Rebus asintió despacio con la cabeza.
– Estaríamos más cómodos en un cuarto de interrogatorios…
Condujeron al joven ruso a través del pasillo y se detuvieron ante la tercera puerta. Estaba abierta; Rebus empujó la puerta, haciendo una señal a Clarke y Stahov para que pasaran y dio la vuelta al cartel de fuera por el lado de « Ocupado ».

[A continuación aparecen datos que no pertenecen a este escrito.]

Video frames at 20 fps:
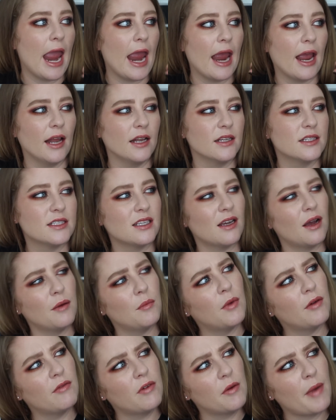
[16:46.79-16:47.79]
And
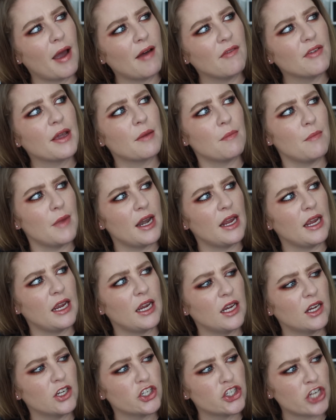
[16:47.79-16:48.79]
some of them have like
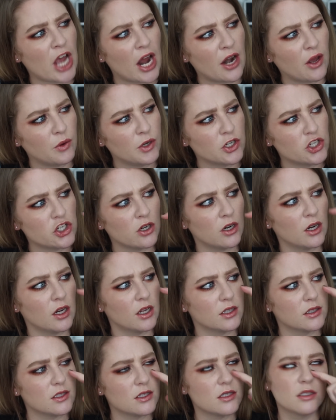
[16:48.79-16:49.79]
mini shadow
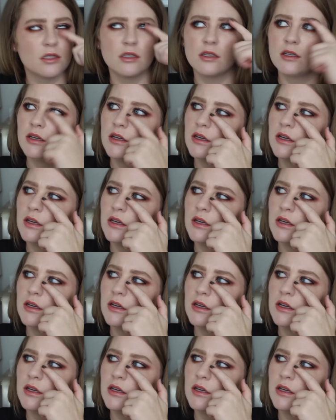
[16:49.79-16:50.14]
insurance.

– Siéntese -dijo. Stahov así lo hizo mirando a su alrededor. Iba a poner las manos en la mesa, pero se arrepintió y las recogió en el regazo. Clarke se sentó frente a él y Rebus se recostó en la pared con los brazos cruzados-. Bien, ¿qué puede decirnos de Alexander Todorov? -preguntó.
– Inspector, he venido para mayor tranquilidad y más bien por una cuestión de protocolo. Comprenderá que como diplomático no estoy obligado a contestar a sus preguntas.
– Porque goza de inmunidad -asintió Rebus-. Dábamos por sentado que quería ayudarnos en lo que pudiera. Se trata de un compatriota suyo que ha sido asesinado, y de un personaje bastante relevante -añadió como en tono ofendido.
– Por supuesto, por supuesto, qué duda cabe -contestó Stahov sin dejar de volver la cabeza hacia uno y otro.
– Muy bien -terció Clarke-. Entonces, ¿querrá decirnos hasta qué punto era molesto Todorov?
– ¿Molesto? -no estaba claro si Stahov había captado el matiz.
– Molesto para el consulado, por ser un poeta disidente que residía en Edimburgo -añadió Clarke.
– No era molesto en absoluto.
– ¿Le hicieron un recibimiento oficial? -preguntó Clarke-. ¿Algún tipo de fiesta en el consulado? Había sido candidato al Nobel… una circunstancia muy satisfactoria.
– En la Rusia actual no se le da mucha importancia al premio Nobel.
– El señor Todorov había realizado hace poco un par de lecturas públicas… ¿Asistió usted a ellas?
– Tenía otras ocupaciones.
– ¿Asistió alguien del consulado?
Stahov creyó oportuno interrumpir.
– No veo qué importancia puede tener esto para sus indagaciones. En realidad, sus preguntas podrían ser una cortina de humo. Que nos agradara o no la presencia de Todorov es irrelevante. Le han asesinado en este país, en esta ciudad. En Edimburgo existen problemas de raza y religión; ha habido agresiones a trabajadores polacos y vestir una camiseta de cierto equipo de fútbol puede crear bastante animosidad…
Rebus miró a Clarke.
– Hablando de cortina de humo…
– Lo que digo es cierto -añadió Stahov con cierto temblor en la voz, procurando calmarse-. Lo que desea el consulado, inspector, es estar al corriente de las indagaciones. De ese modo podremos garantizar a Moscú que se lleva a cabo una investigación rigurosa y como es debido, de modo que ellos, a su vez, puedan por su parte expresar satisfacción a su gobierno.
Rebus y Clarke reflexionaron un instante. Rebus metió las manos en los bolsillos.
– Cabe la posibilidad -dijo en voz baja-, de que al señor Todorov le agredieran por venganza. Esa persona podría ser un residente ruso de Edimburgo. Supongo que su consulado tendrá una lista de los ciudadanos rusos que viven y trabajan aquí.
– Inspector, en mi opinión Alexander Todorov fue una de tantas víctimas del crimen callejero de esta ciudad.
– Sería absurdo descartar posibilidades en esta fase de la investigación, señor.
– Y esa lista sería útil -añadió Clarke.
Stahov miró a uno y otro. Rebus esperaba que se decidiera pronto. Había sido un error hablar con él en el cuarto número tres, porque hacía un frío tremendo. El chaquetón del ruso parecía confortable, pero sabía que Siobhan no tardaría en tiritar. Le extrañaba que no se condensara el hálito de las respiraciones.
– Veré lo que puedo hacer -dijo finalmente Stahov-. A cambio de ello, ¿me tendrán al corriente de la investigación?
– Déjenos su número de teléfono -dijo Clarke. El joven ruso pareció aceptar el compromiso.
Pero Rebus sabía que no era así.
* * *
En el mostrador de recepción había un paquete para Siobhan Clarke. Rebus había salido de la comisaría a fumar un cigarrillo y a ver si Stahov tenía chófer. Clarke abrió el sobre y vio que era un CD con la anotación « Riordan » escrita con rotulador grueso, detalle elocuente sobre Charles Riordan, quien ponía su nombre en vez del de Todorov. Se llevó el compacto arriba, pero no había reproductor, por lo que se dirigió al aparcamiento, pasando junto a Rebus.